Content starts
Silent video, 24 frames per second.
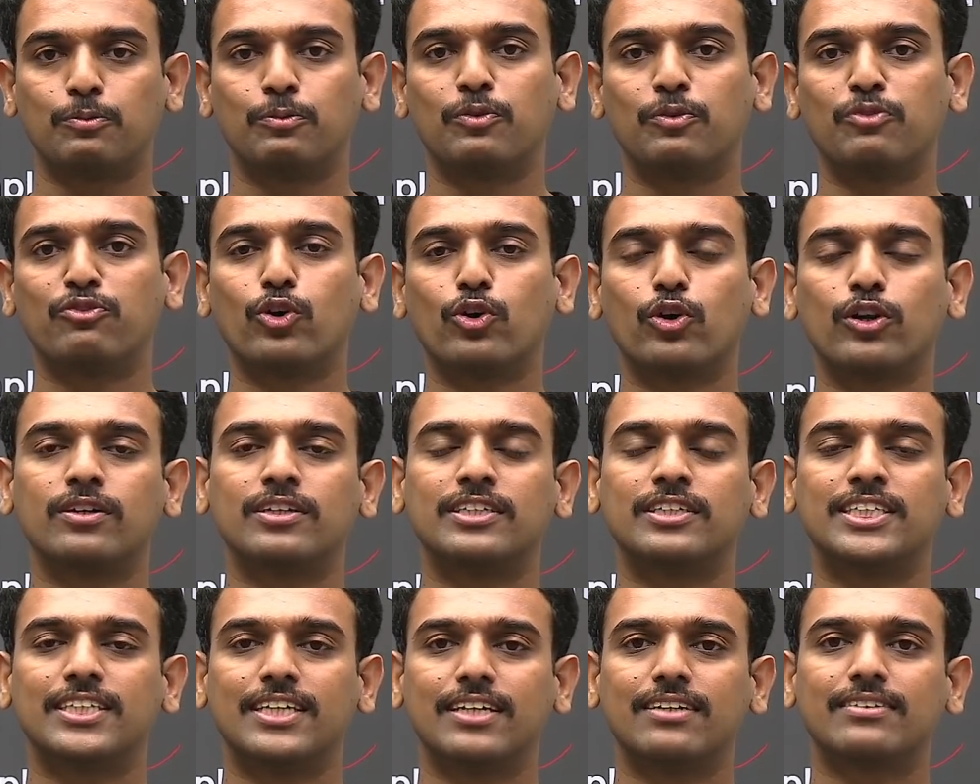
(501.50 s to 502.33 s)
For
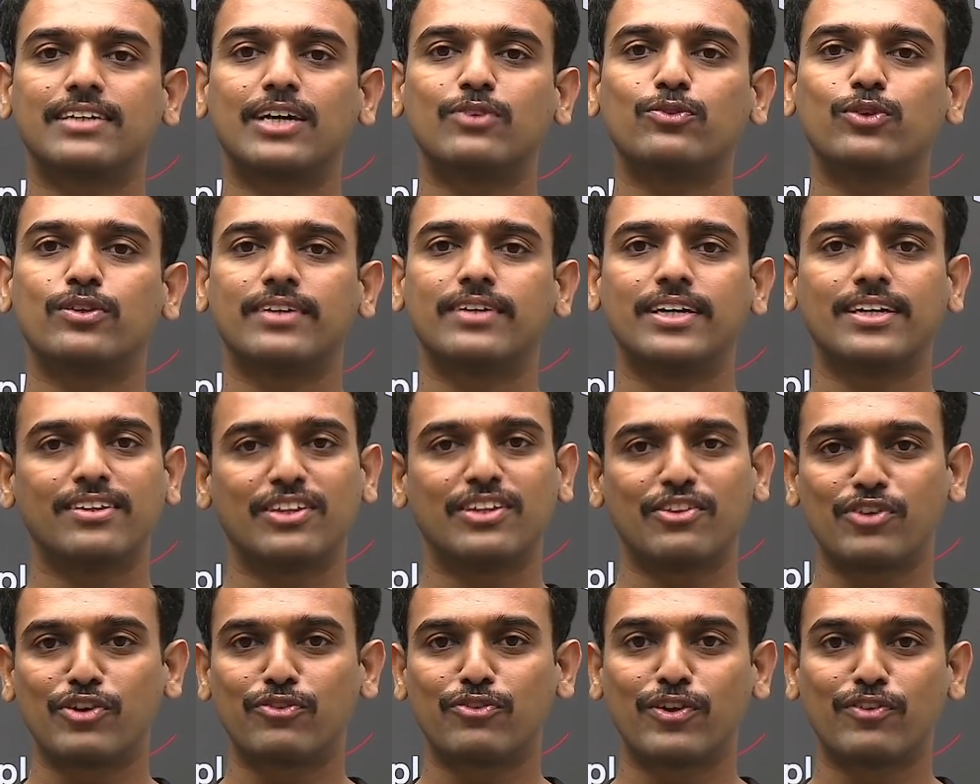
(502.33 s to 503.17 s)
GS, I would say it is a
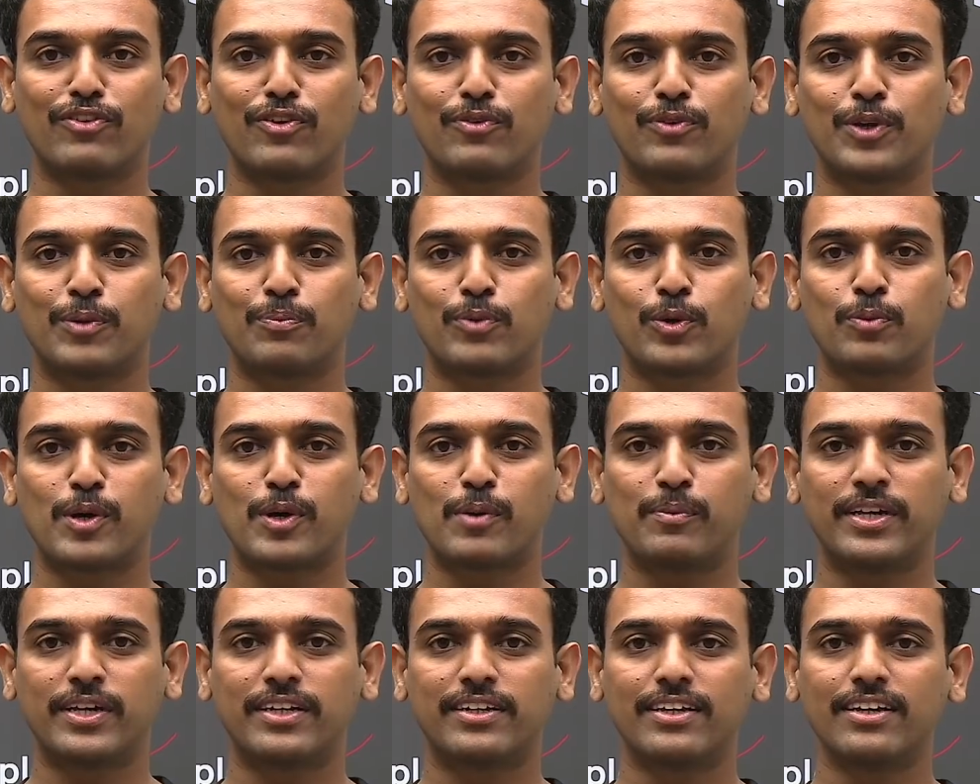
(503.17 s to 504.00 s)
50-50
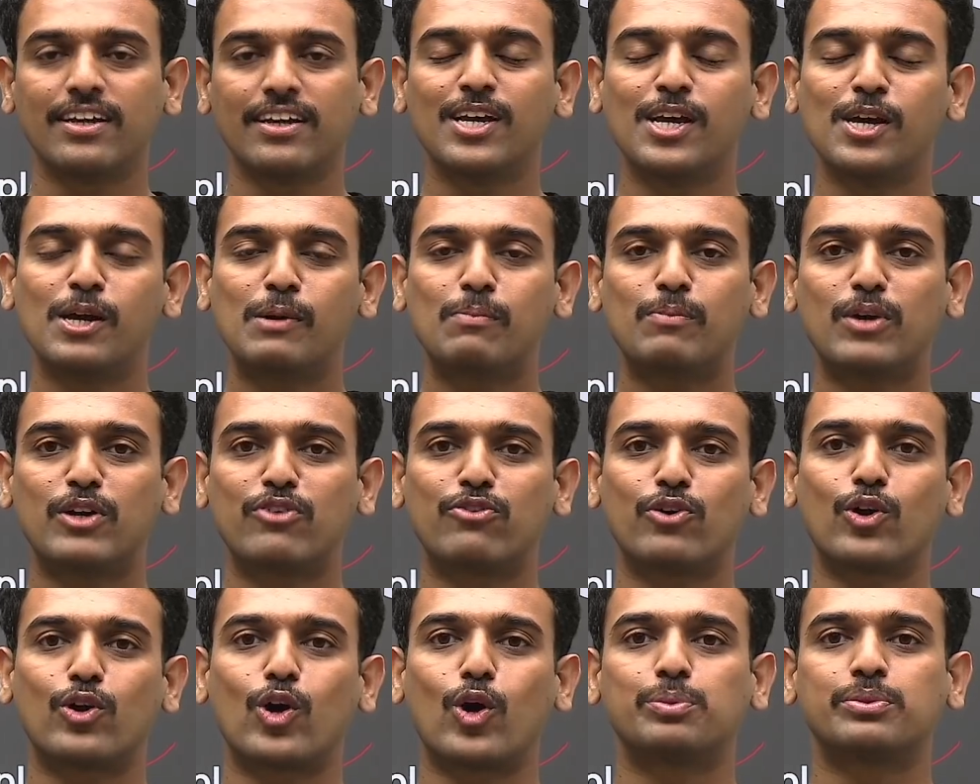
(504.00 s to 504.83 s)
probability, but
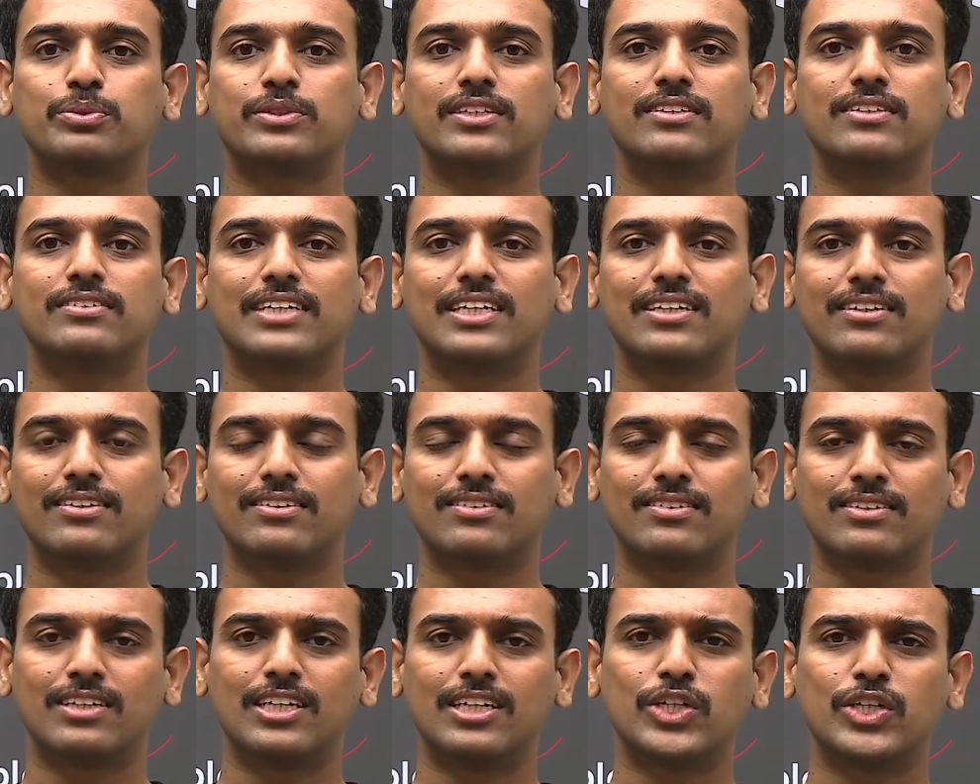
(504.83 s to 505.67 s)
for optionals,
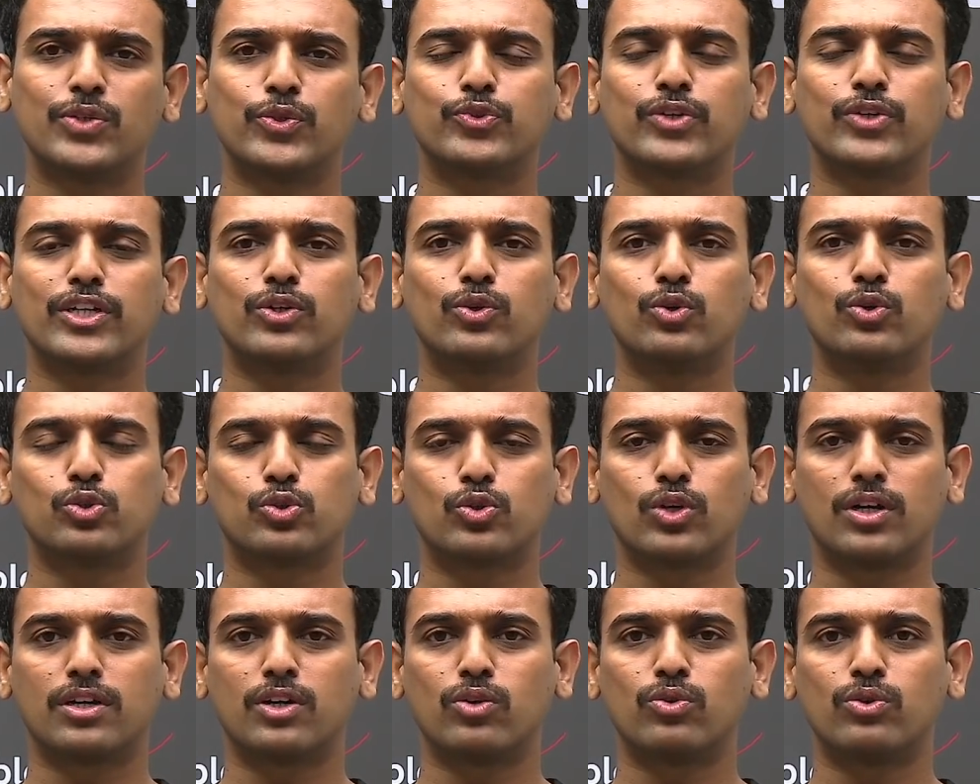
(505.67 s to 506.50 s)
it usually goes
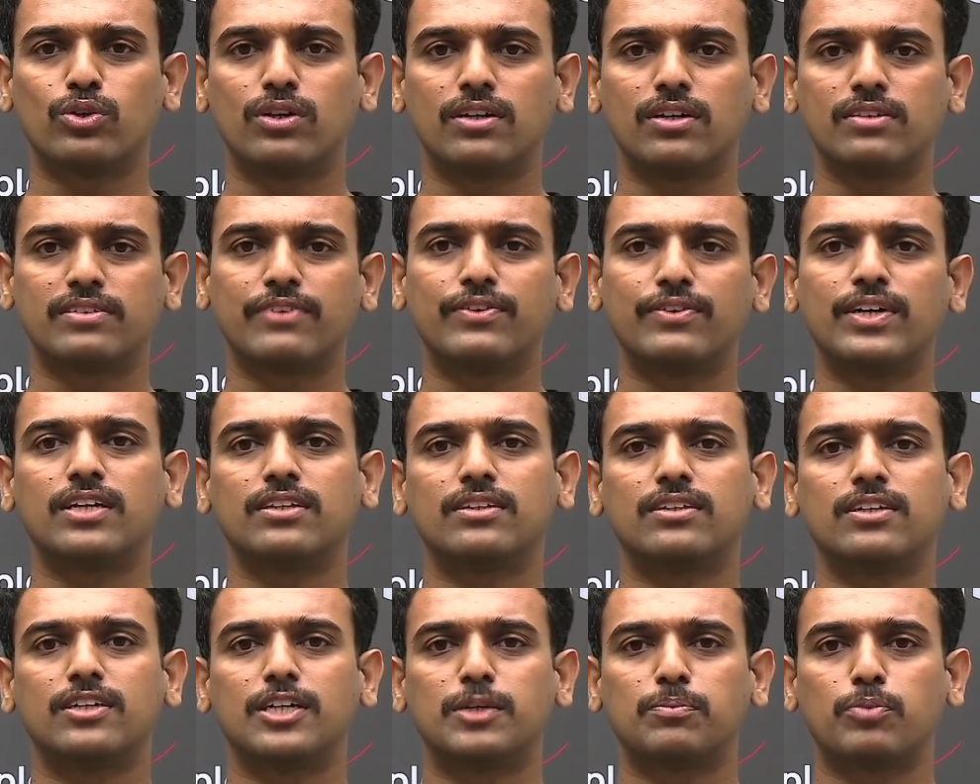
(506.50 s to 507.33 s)
to around
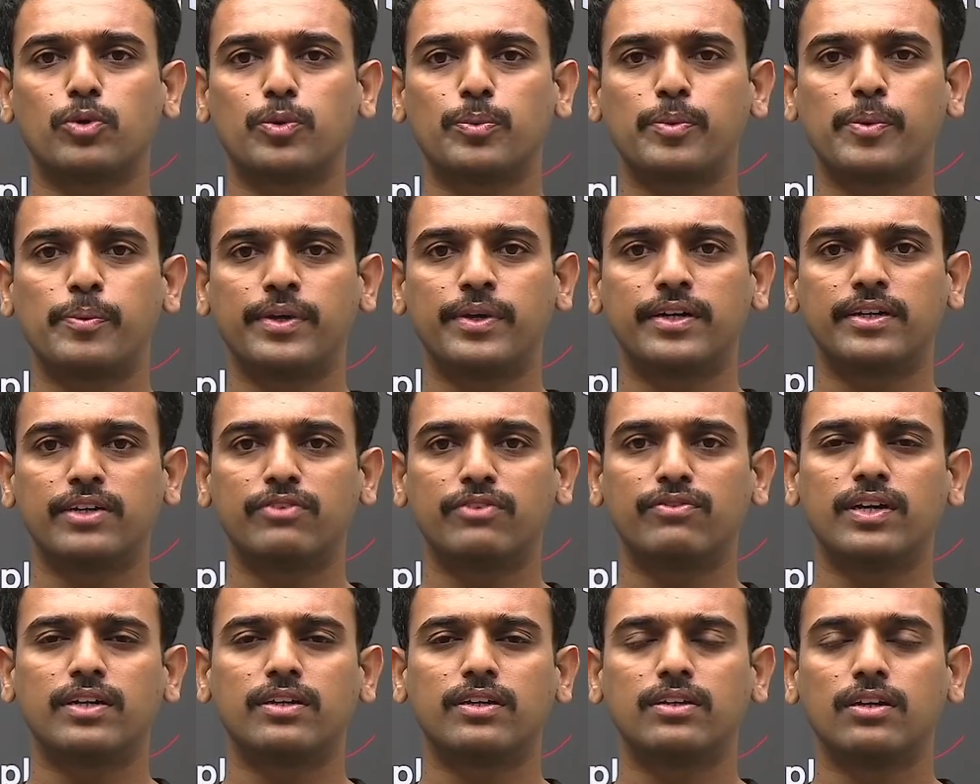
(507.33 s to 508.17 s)
70-30 probability,
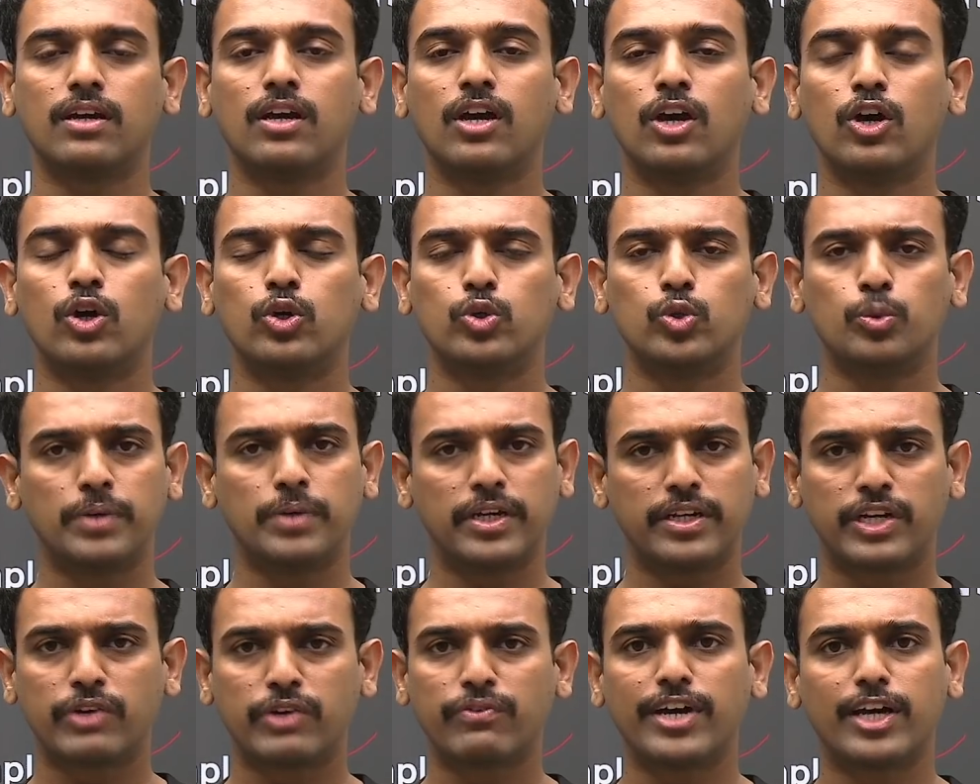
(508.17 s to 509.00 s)
wherein you may
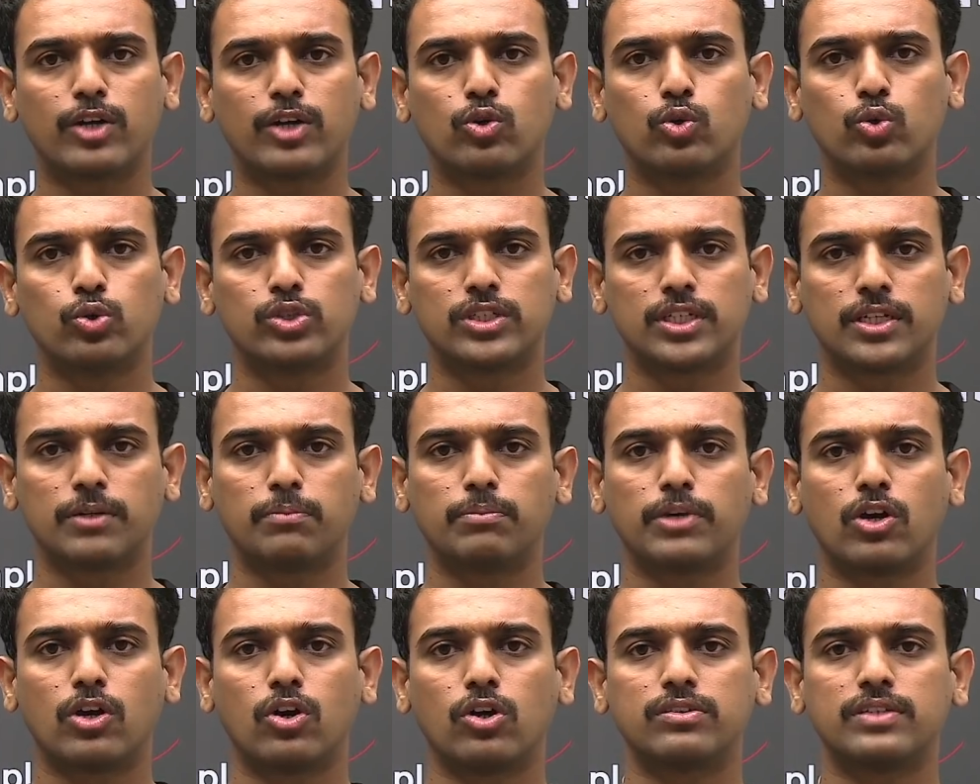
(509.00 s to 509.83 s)
require coaching,
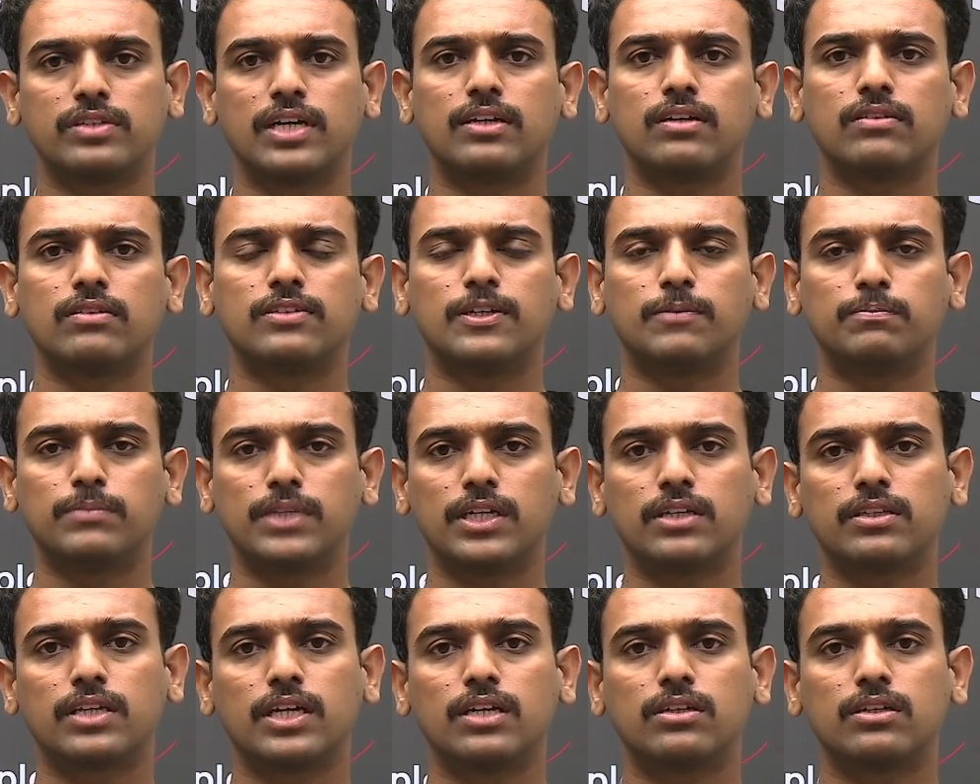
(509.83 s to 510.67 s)
because that is
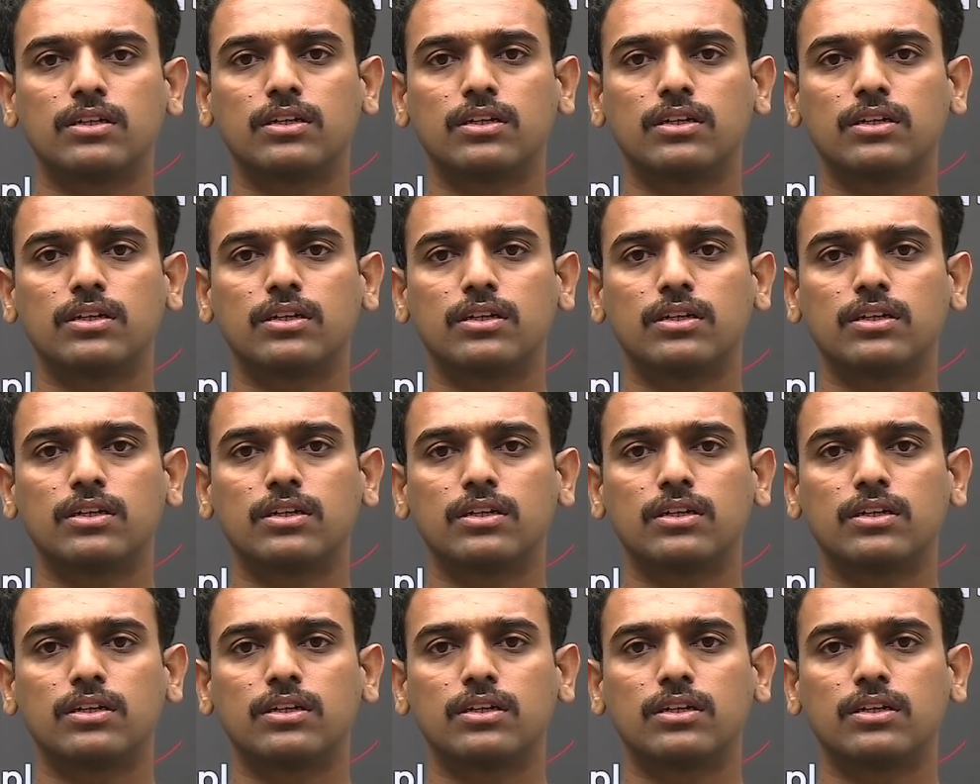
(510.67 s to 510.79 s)
something that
Content ends
## EXERCISE GOAL
Print the complete listing exactly as it stands, without its pictures.

## ANSWER BOX
Silent video, 24 frames per second.
(501.50 s to 502.33 s)
For
(502.33 s to 503.17 s)
GS, I would say it is a
(503.17 s to 504.00 s)
50-50
(504.00 s to 504.83 s)
probability, but
(504.83 s to 505.67 s)
for optionals,
(505.67 s to 506.50 s)
it usually goes
(506.50 s to 507.33 s)
to around
(507.33 s to 508.17 s)
70-30 probability,
(508.17 s to 509.00 s)
wherein you may
(509.00 s to 509.83 s)
require coaching,
(509.83 s to 510.67 s)
because that is
(510.67 s to 510.79 s)
something that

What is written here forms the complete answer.